The study identified the following variables that significantly influenced credit ratings:

  • majority of shareholders own less than 5% of the company;
  • more transparency in financial disclosure;
  • a higher percentage of board directors are deemed to be independent;
  • less CEO power on the Board;
  • more stock ownership among directors; and
  • greater director experience and expertise as measured by the number of appointments to other Boards[7].

Policy makers are also increasingly aware of the contribution good corporate governance makes to financial market stability and efficiency, investment and economic growth. Good corporate governance can contribute to economic development in that it provides efficient intermediation and allocation between an economy’s savings and productive uses of these resources in the corporate sector. Corporate governance rules also ensure that these resources are properly monitored.

To guide countries in the process of developing stronger governance structures, the Organisation for Economic Cooperation and Development (OECD) in 1999 published The OECD Principles of Corporate Governance, which have become the internationally accepted principles for governments to evaluate and improve the legal, institutional and regulatory framework for corporate governance, and provide guidance and suggestions for stock exchanges, investors, corporations and other parties. An updated version was issued in 2004 to reflect further governance developments in OECD countries. The OECD principles have served as a basis for national level governance codes in many countries, including Indonesia.

The latest 2004 revision of the OECD Corporate Principles of Corporate Governance
[8]
Ensuring the basis for an effective corporate governance framework
The corporate governance framework should promote transparent and efficient markets, be consistent with the rule of law and clearly articulate the division of responsibilities among different supervisory, regulatory and enforcement authorities.

The rights of shareholder and key ownership function
The corporate governance framework should protect and facilitate the exercise of shareholders’ rights.

The Equitable Treatment of Shareholders
The corporate governance framework should ensure the equitable treatment of all shareholders, including minority and foreign shareholders. All shareholders should have the opportunity to obtain effective redress for violation of their rights.

The Role of Stakeholders in Corporate Governance
The corporate governance framework should recognise the rights of stakeholders established by law or through mutual agreements and encourage active cooperation between corporations and stakeholders in creating wealth, jobs, and the sustainability of financially sound enterprises.

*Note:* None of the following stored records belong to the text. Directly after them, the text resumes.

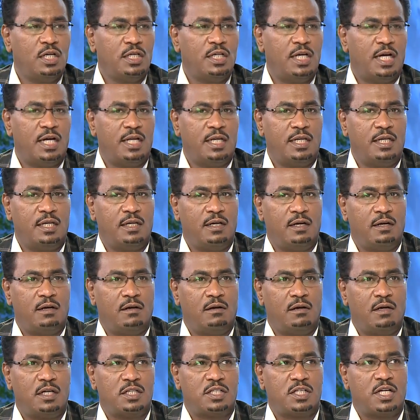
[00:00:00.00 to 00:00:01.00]
يعني
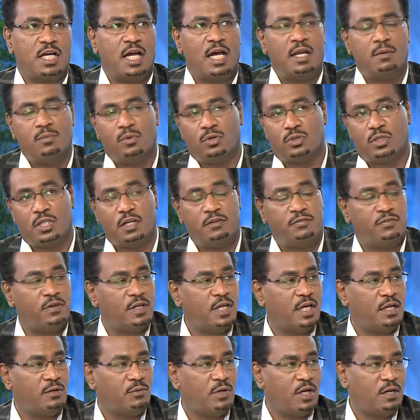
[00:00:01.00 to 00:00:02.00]
آه، اشكال
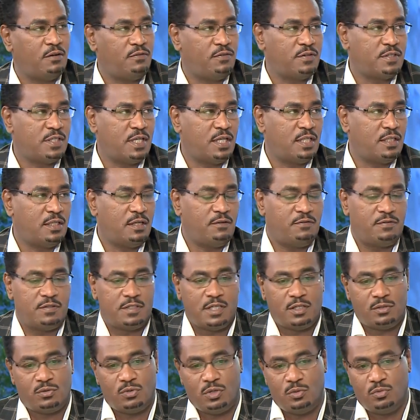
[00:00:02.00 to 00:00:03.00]
مختلفه لانواع الفساد،
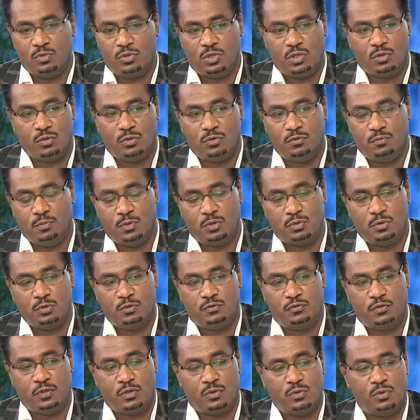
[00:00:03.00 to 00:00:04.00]
الفساد هو ممكن يكون
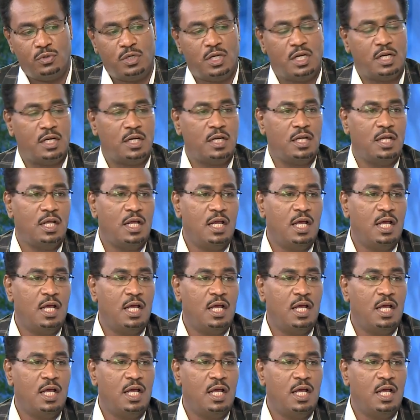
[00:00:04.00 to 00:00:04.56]
موجود في كل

Disclosure and Transparency
The corporate governance framework should ensure that timely and accurate disclosure is made on all material matters regarding the corporation, including the financial situation, performance, ownership, and governance of the company.

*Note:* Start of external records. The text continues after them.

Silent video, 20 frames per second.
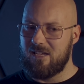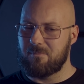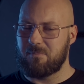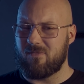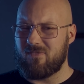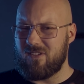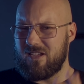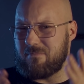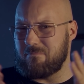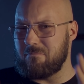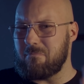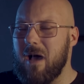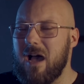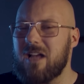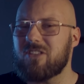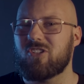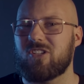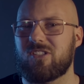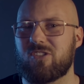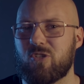Pewnie
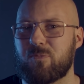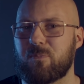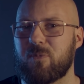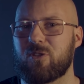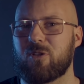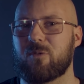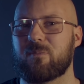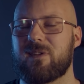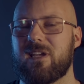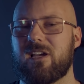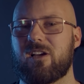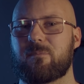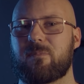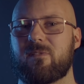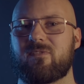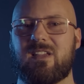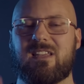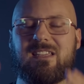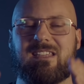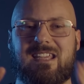macie coś podobnego,
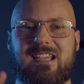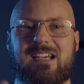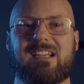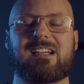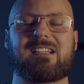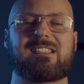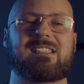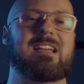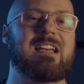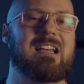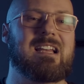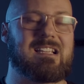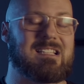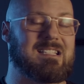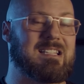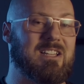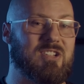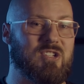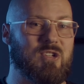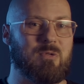pewnie nieraz
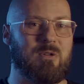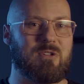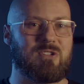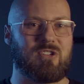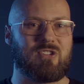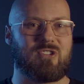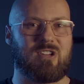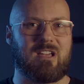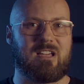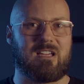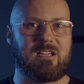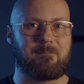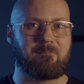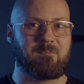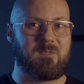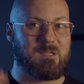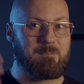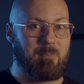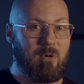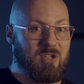zdarzyło ci się
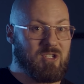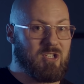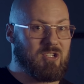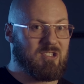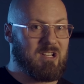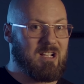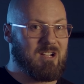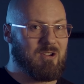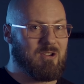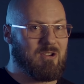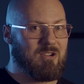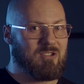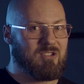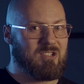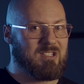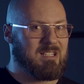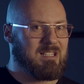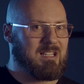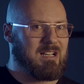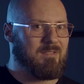spojrzeć na kogoś
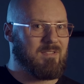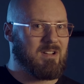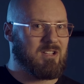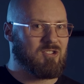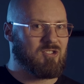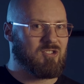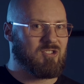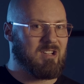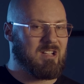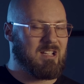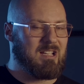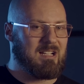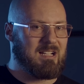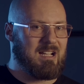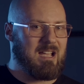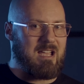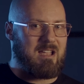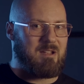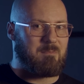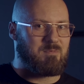i zastanawiać się,
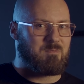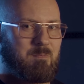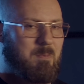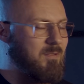hej,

The Responsibilities of the Board
The corporate governance framework should ensure the strategic guidance of the company, the effective monitoring of management by the board, and the board’s accountability to the company and the shareholders.

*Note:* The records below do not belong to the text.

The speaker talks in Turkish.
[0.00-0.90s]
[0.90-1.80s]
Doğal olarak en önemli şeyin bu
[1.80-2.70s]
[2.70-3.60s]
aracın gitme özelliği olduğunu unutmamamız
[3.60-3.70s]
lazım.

The corporate governance movement is currently developing international government principles that are concerned at the highest and broadest level with holding the balance between economic and social goals and ensuring accountability for the stewardship of those resources.
[9]


[1] Eisenhardt, K. “Control: Organisational and Economic Approached.” ”, (Management Science, vol. 31, no. 2. (., February 1985). pp. 134 – 149.

[2] Definition derived from the Cadbury Committee of the United Kingdom. The Cadbury Committee was set up by the Bank of England and the London Stock Exchange and was chaired by Sir Adrian Cadbury in 1991.
[3] Claessens, Stijn and Joseph Fan. “Corporate Governance in Asia: A Survey.” University of Amsterdam Working Paper. (2003).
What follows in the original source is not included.